For the ideal of personal freedom was not, of course, conceived by the framers of the Bill of Rights. It came to that document from the “self-evident” right, affirmed by the Declaration of Independence, to “life, liberty, and the pursuit of happiness.” The Declaration in turn drew upon the great English common law; which in turn had been built upon Magna Carta; and so on and so on, century before century back to the dawn of our civilization.
It is a line that reaches all the way back to what is, in my mind, the most eloquent definition of human freedom, found in the Biblical book of Micah. A passage in the fourth chapter of that book still rings true in our ears 27 centuries after it flowed from the pen of the poet: “They shall sit every man under his vine and under his fig tree, and none shall make them afraid.”
That promise of our faith, the most basic of human rights—that none shall hinder our pursuit of full, free, and creative life; that none shall meddle with our families; that none shall dictate our faith—are cornerstones of our civilization.
They are the gift of God.

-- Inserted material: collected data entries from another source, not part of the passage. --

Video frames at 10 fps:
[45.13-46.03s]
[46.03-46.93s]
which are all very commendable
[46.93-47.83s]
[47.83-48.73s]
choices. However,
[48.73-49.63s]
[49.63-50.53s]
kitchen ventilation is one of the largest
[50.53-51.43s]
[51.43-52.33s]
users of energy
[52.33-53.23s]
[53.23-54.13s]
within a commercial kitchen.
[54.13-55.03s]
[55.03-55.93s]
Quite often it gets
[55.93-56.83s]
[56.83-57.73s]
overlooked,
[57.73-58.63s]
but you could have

They precede the formation of government; and the purpose of our Constitution above all else, is to secure them. This is the tradition that must continue to guide us as we enter our third century under the Bill of Rights.

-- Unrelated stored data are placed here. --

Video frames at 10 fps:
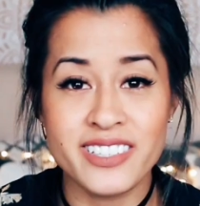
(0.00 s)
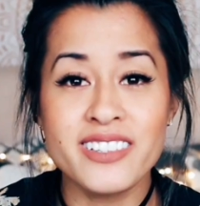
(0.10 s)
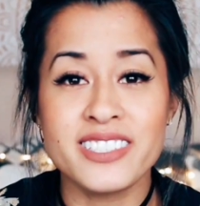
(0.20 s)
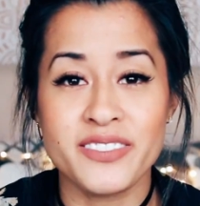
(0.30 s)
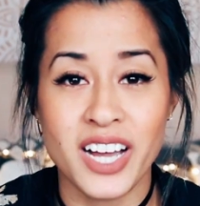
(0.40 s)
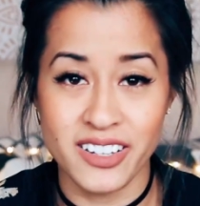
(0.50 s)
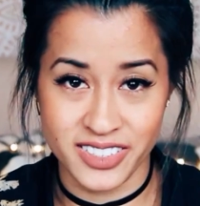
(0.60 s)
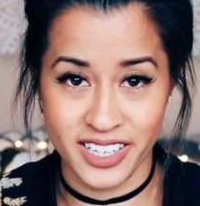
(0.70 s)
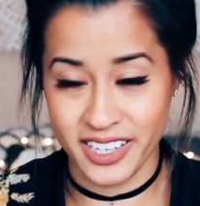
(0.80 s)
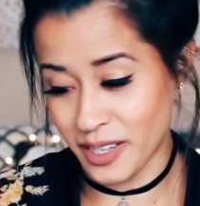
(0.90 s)
is the list of
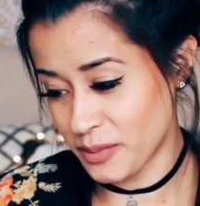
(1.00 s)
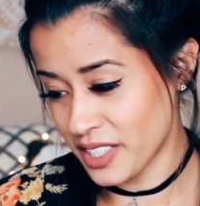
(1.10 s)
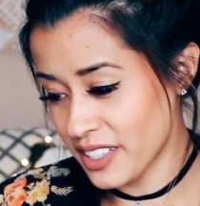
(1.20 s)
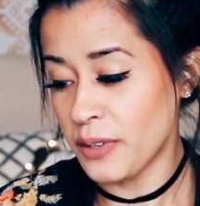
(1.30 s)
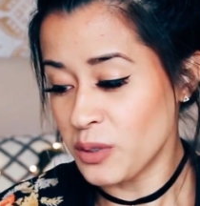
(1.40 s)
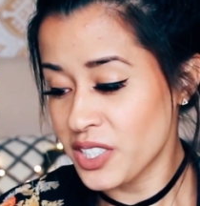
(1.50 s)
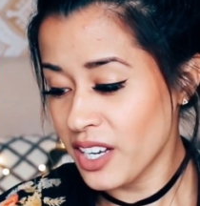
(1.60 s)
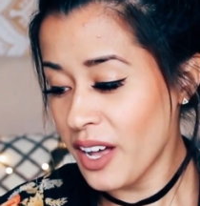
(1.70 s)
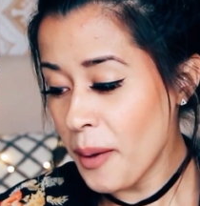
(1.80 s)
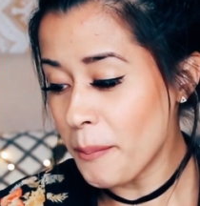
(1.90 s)
colors that it comes in:
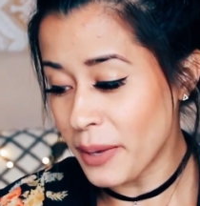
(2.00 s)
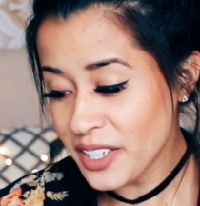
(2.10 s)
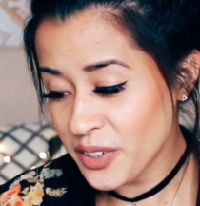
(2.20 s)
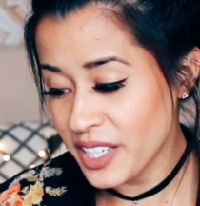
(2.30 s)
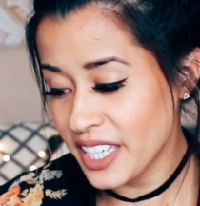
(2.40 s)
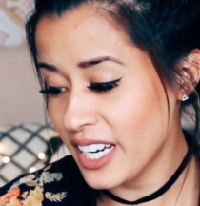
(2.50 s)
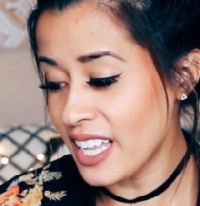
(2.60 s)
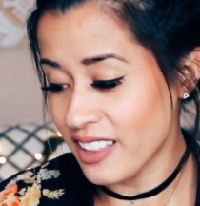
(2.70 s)
fuchsia, mint green,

We Americans have long demonstrated out ability to adapt to new social, economic, and technological realities, without sacrificing the values and liberties our nation was created to preserve and expand. If we accept uncritically what is being proposed in the way of limitations placed upon our personal freedoms, we will fundamentally change as a country.
Make no mistake about it: there is a serious debate raging within our profession, within the academic community, about changing the emphasis we place upon individual freedom, and about whether or not the Bill of Rights and the Constitution have as their essence the protection of that freedom. Those us in the legal profession must become more aware of this continual debate—and more involved in it—in order to ensure that our children enjoy the same fundamental, take for granted, God-given, individual rights that we enjoy.
If we keep that tradition alive—and if we continue to demand, above all else, that our Bill of Rights defend us against government intrusion into our private lives—then I believe, with Micah, that none shall prevail over us, and none shall make us afraid.